Friday, August 14, 2020

The Vision (8.14.20): The Father of Lights

 


Image: Wild ponies grazing under overcast skies, off the Appalachian Trail, Grayson Highlands State Park, Grayson County, Virginia, August 2020.

Note: Devotion taken from last Sunday's sermon on James 1:17-20.

Every good and every perfect gift is from above, and cometh down from the Father of lights, with whom is no variableness, neither shadow of turning (James 1:17).

I noted Sunday that in James 1:17-20 three key themes are explored by the apostle: Who is God (vv. 17-18a)? Who is the redeemed sinner (v. 18b)? How should we live (vv. 19-20)?

James begins with theology (Who is God?). He uniquely identifies God here as “the Father of Lights”.

Christ taught us to pray, “Our Father, which art in heaven….” Of course, this is the language of analogy. God is not a male. Christ said to the woman at the well: “God is a Spirit: and they that worship him must worship him in spirit and in truth” (John 4:24). We are not the physical offspring of God.

And yet the language here is not accidental. Although there are a handful of scattered “maternal” images for God in the Scriptures (cf. Psalm 91:4), the predominant Biblical image for God is as a Father.

Our liberal Protestant friends are thus wrong when they try to be gender inclusive and begin their prayers, “Our mother, which art in heaven….”

Nearly 30 years ago, back in the August 16, 1993 issue of Christianity Today magazine, there was an article, still well worth reading, titled, “Why God is not Mother,” by a woman OT scholar named Elizabeth Achtemeier, which ably makes this point.

The Bible calls God Father, because it suggests that he is like an ideal Father. Even if you did not have a good and loving human Father, you can still imagine what an ideal Father should be.

How is God like an ideal Father?

He is the initiator. He is the one who conceives the plan to be carried out. He is the one who issues decrees to accomplish his plan. He is the one who provides from the fullness of who he is. He does not let his children go hungry. He meets their physical needs. He is generous and kind and liberal in his affections with his children. He is a loving Father. He satisfies the emotional and spiritual needs of those who are his own. The ideal Father will also exercise discipline, not because he enjoys punishment, but because he desires to train, correct, and improve his children. A Father is a protector and defender. He will step in the gap to shield his dear ones from any threat. A Father is also a rescuer and a savior.

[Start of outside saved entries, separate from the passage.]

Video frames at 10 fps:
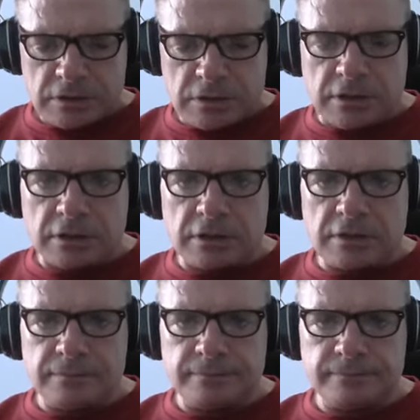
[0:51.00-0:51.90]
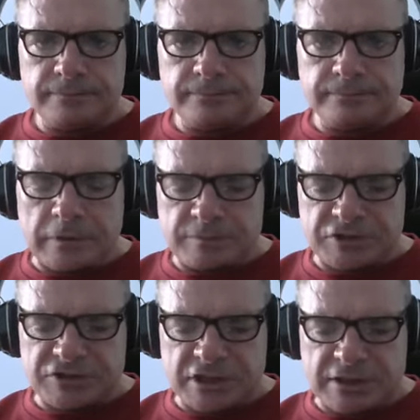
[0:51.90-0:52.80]
Um, I'm
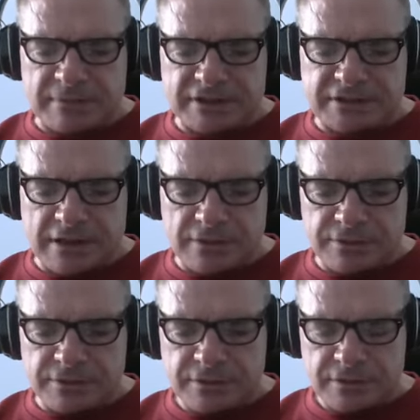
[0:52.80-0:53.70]
just checking my sound.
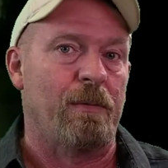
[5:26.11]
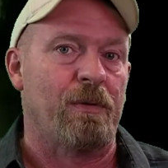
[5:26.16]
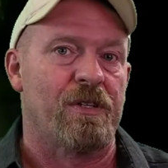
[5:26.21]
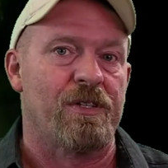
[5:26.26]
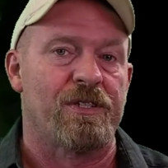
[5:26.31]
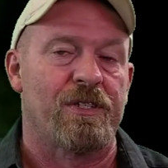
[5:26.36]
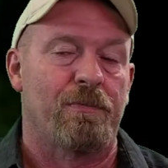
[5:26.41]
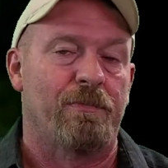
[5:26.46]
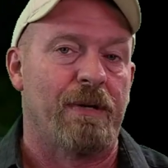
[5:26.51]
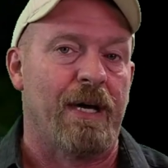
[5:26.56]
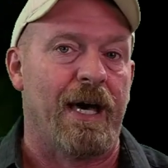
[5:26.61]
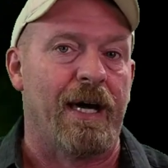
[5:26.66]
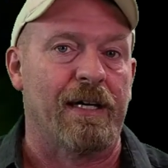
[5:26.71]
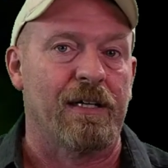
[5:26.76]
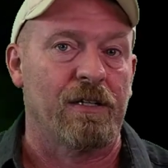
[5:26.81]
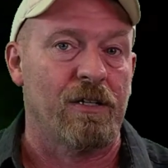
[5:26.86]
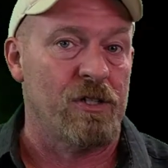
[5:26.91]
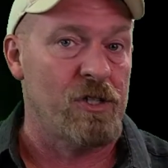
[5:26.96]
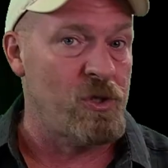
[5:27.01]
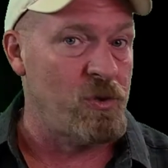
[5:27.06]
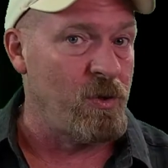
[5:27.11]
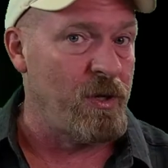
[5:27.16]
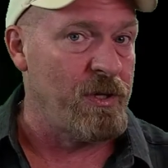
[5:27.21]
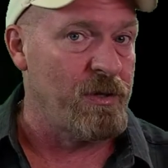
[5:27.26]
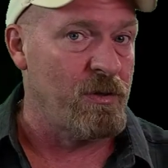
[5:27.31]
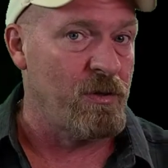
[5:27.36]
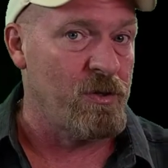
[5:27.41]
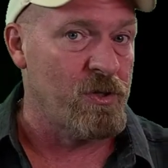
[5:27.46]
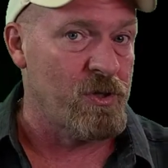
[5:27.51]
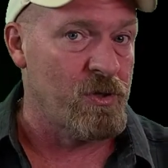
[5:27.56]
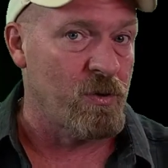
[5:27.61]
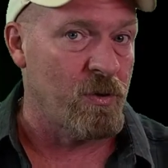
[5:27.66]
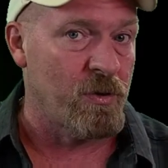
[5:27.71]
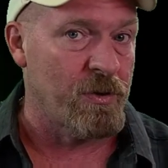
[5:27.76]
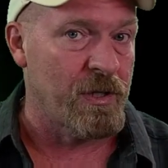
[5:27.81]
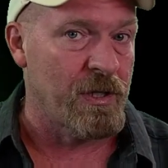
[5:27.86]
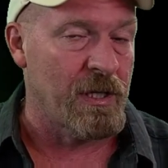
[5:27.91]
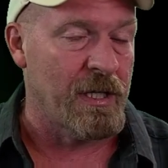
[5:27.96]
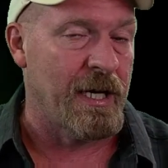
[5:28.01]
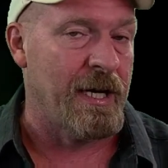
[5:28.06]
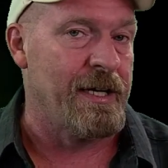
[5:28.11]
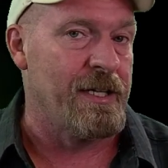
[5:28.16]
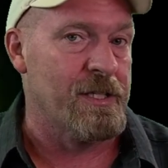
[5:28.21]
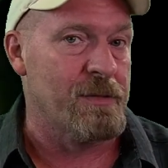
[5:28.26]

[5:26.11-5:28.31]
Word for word: to sit back and enjoy those northern lights.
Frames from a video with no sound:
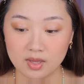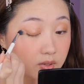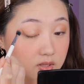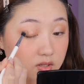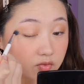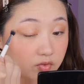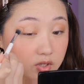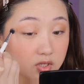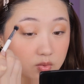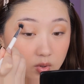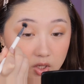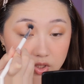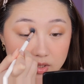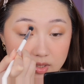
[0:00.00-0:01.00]
Because the first
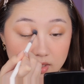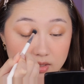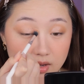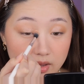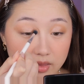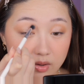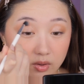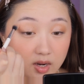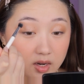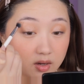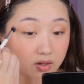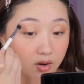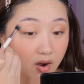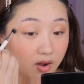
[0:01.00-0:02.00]
swatches I saw, they were
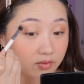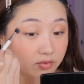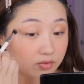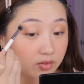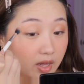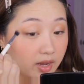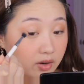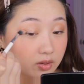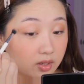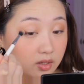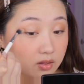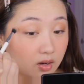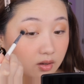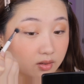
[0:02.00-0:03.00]
kind of not
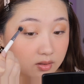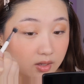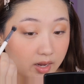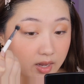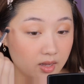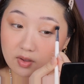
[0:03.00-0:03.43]
flattering, not gonna lie.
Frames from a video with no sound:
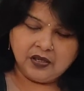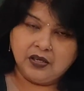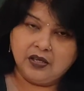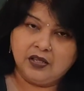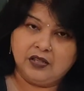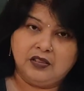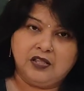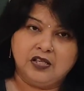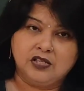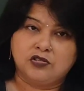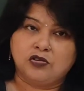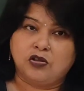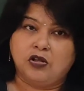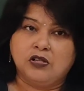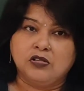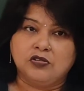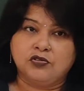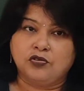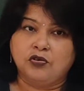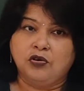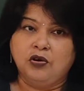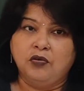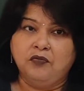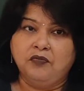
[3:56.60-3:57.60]
In this
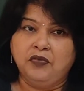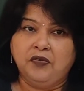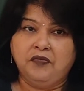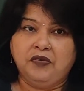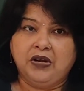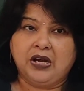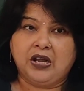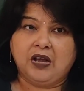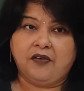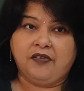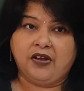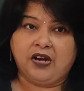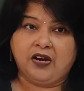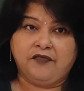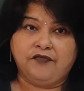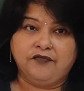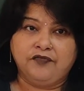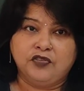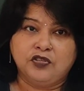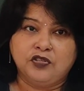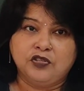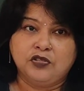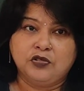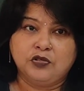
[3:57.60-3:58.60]
also we will cover up
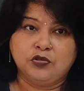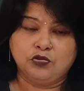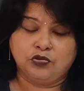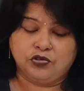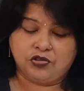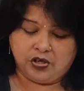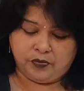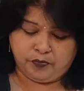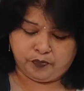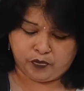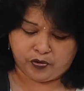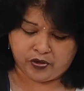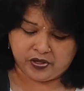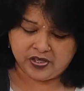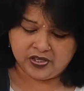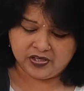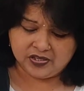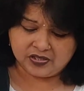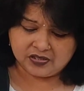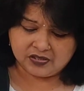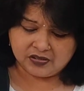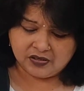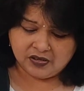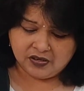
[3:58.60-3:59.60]
2-3
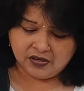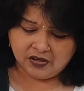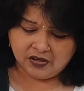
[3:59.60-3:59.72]
points.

If he sees his child in danger, he will intervene to pluck him out of trouble.

Every human father will confess that he falls short of this ideal, but every Christian will affirm that our heavenly Father perfectly fulfills this ideal in his paternal care for us.

James adds that God is “the Father of lights.” What is meant by this?

The first thing that came to my mind was an acknowledgement of God as the creator of light and the creator of the heavenly bodies that provide light to this world (cf. day one and day four of creation, Genesis 1:3, 14).

One might also think of the triune God and how God the Father sent forth his Son who declared, “I am the light of the world” (John 8:12).

Or one might especially think, given the plural here (lights), of the spiritual illuminations and graces, which he bestows on so many.

Matthew Poole observed here: “God is the author of all perfection, and so of corporeal light; but here we understand spiritual light, the light of knowledge, faith, holiness, as opposed to the darkness of ignorance, unbelief, sin; of which he cannot be the author.”

There is a theological point being made here: God is the Father of lights, not the Father of darkness. As the theologians say, God is not the author of evil.

By starting with God, James reminds us that we will not understand ourselves, or how we are to live, until we know who our God is. He is the Father of lights.